THE MONGOLIC LANGUAGES ed. Juha Janhunen is another entry in the Routledge Language Family Series. As is common with the other volumes in the series, it contains a chapter each for the various languages in a family which provide a mainly synchronic sketch of their grammar and lexicon. The languages examined here are Written Mongol, Middle Mongol, Khamnigan Mongol, Buryat, Dagur, Khalkha (the official language of the Republic of Mongolia), Ordos, Oirat, Kalmuck, Moghol, Shira Yughur, Mongghul, Mangghuer, Bonan, and Santa.
Besides these articles on individual languages, there are also several chapters in a comparative vein, most interesting to me because of their diachronic goodness. We find articles on Proto-Mongolic, Mongol dialects, and Intra-Mongolic taxonomy. Juha Janhunen contributed a fascinating chapter on "Para-Mongolic", the languages that must have been descended from a common ancestor with Proto-Mongolic, but cannot be grouped with the surviving Mongolic languages.
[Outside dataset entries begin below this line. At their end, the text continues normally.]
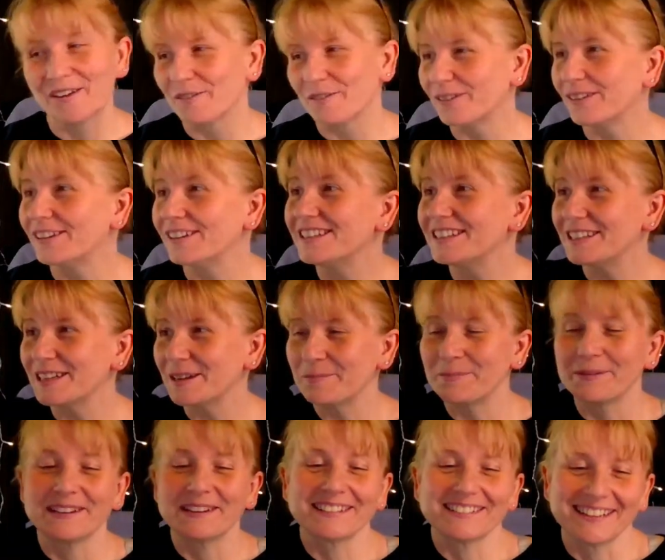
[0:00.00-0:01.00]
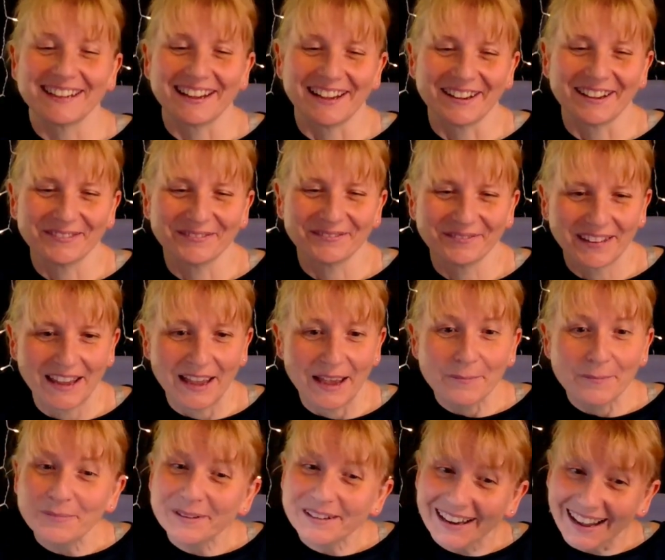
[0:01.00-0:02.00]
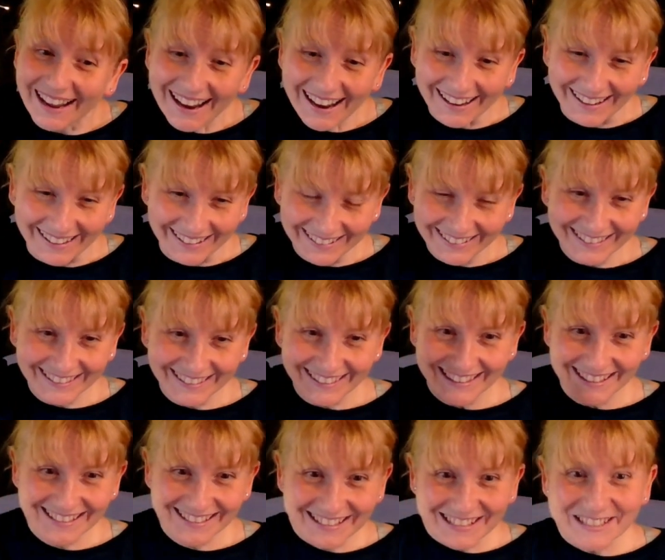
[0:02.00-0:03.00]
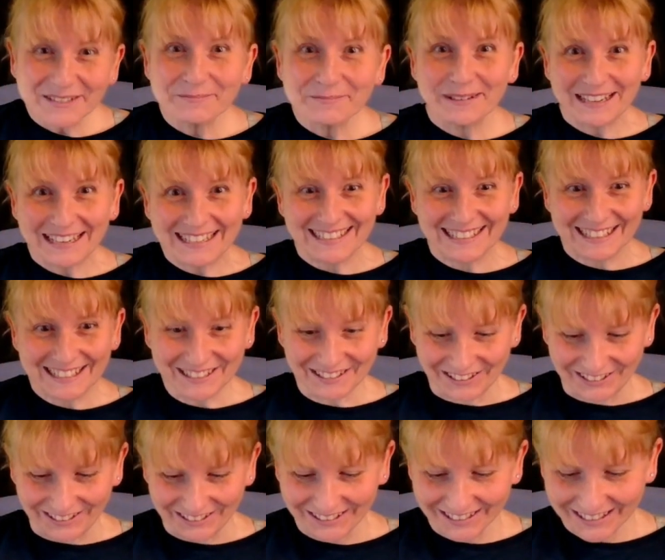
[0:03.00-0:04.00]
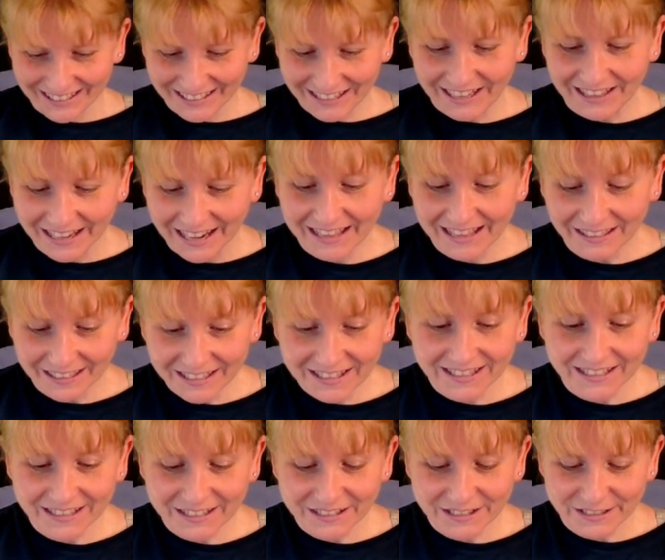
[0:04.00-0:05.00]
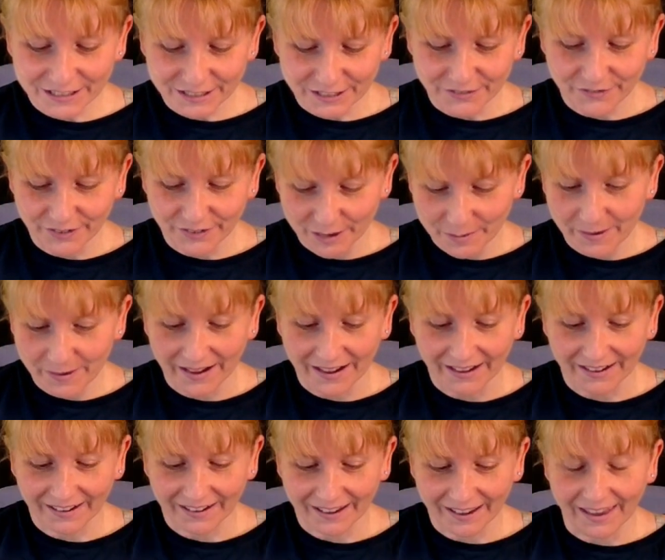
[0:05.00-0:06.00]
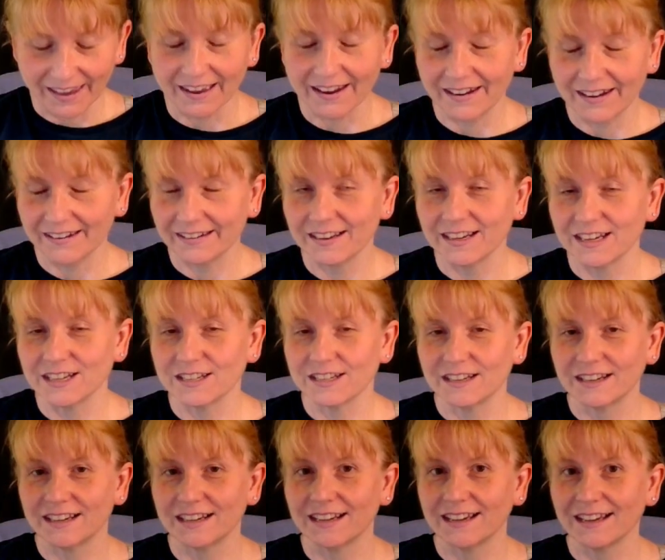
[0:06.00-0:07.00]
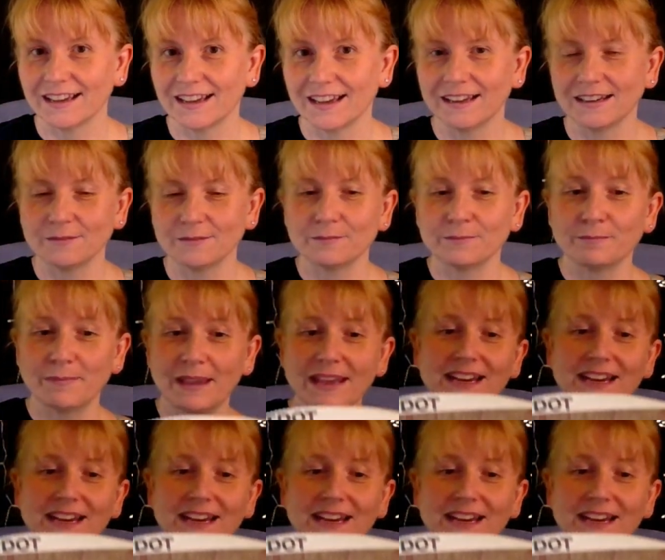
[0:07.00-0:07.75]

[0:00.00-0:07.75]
One step at a time. But hey, this is a big deal. They listened to feedback and made a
One such language is Khitan, which we can guess at from its still little-understood script and loanwords in Manchu. The final chapter of the book is on "Turko-Mongolic relations", which shows how so many of the similarities between the two language families are due to long contact, and (pace Ramstedt) Proto-Mongolian was in contact with a Chuvash-type language.
The volume is beautifully typeset and bound, a feast for the eyes. My own research involves the Indo-European, Uralic/Finno-Ugrian and Turkic language families, and I'm very much an outsider in Mongolic linguistics. Therefore, I cannot give a professional evaluation of this volume. Nonetheless, as a dilettante, I found it very informative and entertaining.